**Work request**
Wherever a line of the records contains "Silent", copy that line.

**Exercise data**

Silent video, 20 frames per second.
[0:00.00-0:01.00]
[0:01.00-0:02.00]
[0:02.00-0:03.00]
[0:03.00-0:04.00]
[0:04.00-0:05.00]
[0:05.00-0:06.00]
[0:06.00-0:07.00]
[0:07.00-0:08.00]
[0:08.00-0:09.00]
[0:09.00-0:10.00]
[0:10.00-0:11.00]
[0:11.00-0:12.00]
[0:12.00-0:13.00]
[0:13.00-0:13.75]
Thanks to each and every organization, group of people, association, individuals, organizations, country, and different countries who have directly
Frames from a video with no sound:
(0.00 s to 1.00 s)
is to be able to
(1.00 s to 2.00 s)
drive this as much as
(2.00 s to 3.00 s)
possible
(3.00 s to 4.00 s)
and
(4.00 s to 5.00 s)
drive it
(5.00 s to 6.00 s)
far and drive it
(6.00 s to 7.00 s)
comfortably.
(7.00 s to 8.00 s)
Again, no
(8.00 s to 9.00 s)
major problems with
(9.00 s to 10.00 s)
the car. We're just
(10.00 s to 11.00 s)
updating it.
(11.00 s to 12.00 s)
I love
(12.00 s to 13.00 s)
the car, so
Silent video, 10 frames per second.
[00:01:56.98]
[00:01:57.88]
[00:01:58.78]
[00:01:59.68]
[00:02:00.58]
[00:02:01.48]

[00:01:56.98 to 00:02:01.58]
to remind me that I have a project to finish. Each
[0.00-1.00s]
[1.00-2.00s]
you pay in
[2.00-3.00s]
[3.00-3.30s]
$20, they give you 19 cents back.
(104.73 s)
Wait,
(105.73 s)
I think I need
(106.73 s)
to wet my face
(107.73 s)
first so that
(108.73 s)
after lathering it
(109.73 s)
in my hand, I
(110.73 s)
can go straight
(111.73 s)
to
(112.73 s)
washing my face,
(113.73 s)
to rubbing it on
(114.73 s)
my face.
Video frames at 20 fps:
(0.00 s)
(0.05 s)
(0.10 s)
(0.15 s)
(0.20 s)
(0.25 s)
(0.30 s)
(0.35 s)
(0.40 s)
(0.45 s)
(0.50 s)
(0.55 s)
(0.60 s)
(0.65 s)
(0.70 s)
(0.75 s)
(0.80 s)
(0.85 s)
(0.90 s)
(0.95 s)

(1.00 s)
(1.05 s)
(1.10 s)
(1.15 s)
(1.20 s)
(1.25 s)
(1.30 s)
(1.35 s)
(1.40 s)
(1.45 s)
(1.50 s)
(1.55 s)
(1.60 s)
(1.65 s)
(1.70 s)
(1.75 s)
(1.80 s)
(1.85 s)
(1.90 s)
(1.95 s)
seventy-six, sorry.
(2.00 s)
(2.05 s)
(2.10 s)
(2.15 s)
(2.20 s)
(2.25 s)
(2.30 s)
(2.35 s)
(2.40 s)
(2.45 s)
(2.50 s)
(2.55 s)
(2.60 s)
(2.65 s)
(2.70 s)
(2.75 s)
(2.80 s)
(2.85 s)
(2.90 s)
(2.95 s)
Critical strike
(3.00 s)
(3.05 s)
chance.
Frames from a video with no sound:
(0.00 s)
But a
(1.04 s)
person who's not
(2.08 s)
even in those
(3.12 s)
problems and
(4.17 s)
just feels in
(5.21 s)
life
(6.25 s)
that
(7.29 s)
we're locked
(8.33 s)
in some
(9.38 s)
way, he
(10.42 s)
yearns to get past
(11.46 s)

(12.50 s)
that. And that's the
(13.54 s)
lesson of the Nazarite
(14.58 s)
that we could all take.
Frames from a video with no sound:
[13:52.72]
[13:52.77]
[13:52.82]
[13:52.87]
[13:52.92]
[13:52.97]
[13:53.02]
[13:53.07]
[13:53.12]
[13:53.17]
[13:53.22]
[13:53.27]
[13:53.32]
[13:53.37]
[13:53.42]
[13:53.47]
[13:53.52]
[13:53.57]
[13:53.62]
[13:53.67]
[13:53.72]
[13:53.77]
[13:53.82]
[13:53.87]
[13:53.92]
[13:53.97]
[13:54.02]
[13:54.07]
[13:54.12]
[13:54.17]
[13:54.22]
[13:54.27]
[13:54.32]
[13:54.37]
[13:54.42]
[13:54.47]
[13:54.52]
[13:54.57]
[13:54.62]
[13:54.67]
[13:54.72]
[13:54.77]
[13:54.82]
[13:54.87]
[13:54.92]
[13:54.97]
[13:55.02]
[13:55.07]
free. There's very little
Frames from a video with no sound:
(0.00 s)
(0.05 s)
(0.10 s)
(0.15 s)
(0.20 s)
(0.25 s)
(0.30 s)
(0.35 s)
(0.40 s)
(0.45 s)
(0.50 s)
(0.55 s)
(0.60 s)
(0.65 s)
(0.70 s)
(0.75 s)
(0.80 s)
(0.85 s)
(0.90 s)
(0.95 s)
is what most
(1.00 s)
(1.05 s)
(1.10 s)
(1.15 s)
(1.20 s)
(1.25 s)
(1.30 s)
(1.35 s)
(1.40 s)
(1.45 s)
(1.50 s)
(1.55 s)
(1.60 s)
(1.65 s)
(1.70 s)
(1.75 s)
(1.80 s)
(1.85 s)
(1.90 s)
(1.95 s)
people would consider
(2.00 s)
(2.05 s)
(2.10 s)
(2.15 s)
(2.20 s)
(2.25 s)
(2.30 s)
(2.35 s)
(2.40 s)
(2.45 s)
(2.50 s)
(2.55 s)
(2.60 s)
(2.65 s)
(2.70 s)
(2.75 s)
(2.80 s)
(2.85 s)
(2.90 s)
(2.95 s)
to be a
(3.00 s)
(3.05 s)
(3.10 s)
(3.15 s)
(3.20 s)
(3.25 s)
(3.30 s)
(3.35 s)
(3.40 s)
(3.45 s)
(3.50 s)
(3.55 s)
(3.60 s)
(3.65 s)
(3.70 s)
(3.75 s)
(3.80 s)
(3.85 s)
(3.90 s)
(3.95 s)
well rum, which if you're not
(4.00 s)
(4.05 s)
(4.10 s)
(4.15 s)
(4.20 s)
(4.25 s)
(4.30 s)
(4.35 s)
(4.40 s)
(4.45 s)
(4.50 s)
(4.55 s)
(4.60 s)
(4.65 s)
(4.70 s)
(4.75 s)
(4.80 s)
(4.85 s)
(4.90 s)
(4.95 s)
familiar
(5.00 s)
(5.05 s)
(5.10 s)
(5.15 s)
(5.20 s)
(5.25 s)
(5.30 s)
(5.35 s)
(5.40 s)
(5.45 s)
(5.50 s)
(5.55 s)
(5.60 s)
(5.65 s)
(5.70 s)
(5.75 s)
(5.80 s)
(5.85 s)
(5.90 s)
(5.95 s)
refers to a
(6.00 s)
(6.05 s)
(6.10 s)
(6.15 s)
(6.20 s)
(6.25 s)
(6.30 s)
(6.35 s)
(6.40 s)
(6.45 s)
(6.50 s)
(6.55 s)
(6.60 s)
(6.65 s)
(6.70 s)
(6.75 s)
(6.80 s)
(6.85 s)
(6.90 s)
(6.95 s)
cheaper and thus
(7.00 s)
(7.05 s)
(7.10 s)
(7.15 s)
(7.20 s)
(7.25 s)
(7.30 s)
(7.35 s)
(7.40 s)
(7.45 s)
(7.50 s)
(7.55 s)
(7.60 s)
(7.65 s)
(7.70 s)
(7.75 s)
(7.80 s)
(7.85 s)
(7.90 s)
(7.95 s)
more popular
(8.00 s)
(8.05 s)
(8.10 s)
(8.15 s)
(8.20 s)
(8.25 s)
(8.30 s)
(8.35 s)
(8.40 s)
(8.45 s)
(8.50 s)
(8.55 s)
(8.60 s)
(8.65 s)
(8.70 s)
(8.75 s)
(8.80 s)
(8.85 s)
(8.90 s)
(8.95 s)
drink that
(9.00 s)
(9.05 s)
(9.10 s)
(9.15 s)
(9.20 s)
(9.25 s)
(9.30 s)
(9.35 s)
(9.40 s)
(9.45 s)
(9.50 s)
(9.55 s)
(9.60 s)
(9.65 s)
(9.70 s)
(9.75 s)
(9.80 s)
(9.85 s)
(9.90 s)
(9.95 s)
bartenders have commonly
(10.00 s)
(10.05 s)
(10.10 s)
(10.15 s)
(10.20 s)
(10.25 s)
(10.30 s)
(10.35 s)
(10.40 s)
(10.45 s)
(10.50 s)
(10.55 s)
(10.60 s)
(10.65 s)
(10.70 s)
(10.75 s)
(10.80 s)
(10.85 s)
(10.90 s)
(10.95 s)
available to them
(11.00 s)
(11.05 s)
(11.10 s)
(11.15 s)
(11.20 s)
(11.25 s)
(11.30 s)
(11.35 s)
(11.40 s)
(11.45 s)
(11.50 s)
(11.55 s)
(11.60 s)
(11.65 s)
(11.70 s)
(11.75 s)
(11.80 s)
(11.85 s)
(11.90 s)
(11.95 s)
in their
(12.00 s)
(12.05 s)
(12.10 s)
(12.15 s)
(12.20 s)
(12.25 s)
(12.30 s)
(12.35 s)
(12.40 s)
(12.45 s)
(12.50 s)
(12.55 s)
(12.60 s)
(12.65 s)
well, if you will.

**Response for this exercise**
Silent video, 20 frames per second.
Silent video, 10 frames per second.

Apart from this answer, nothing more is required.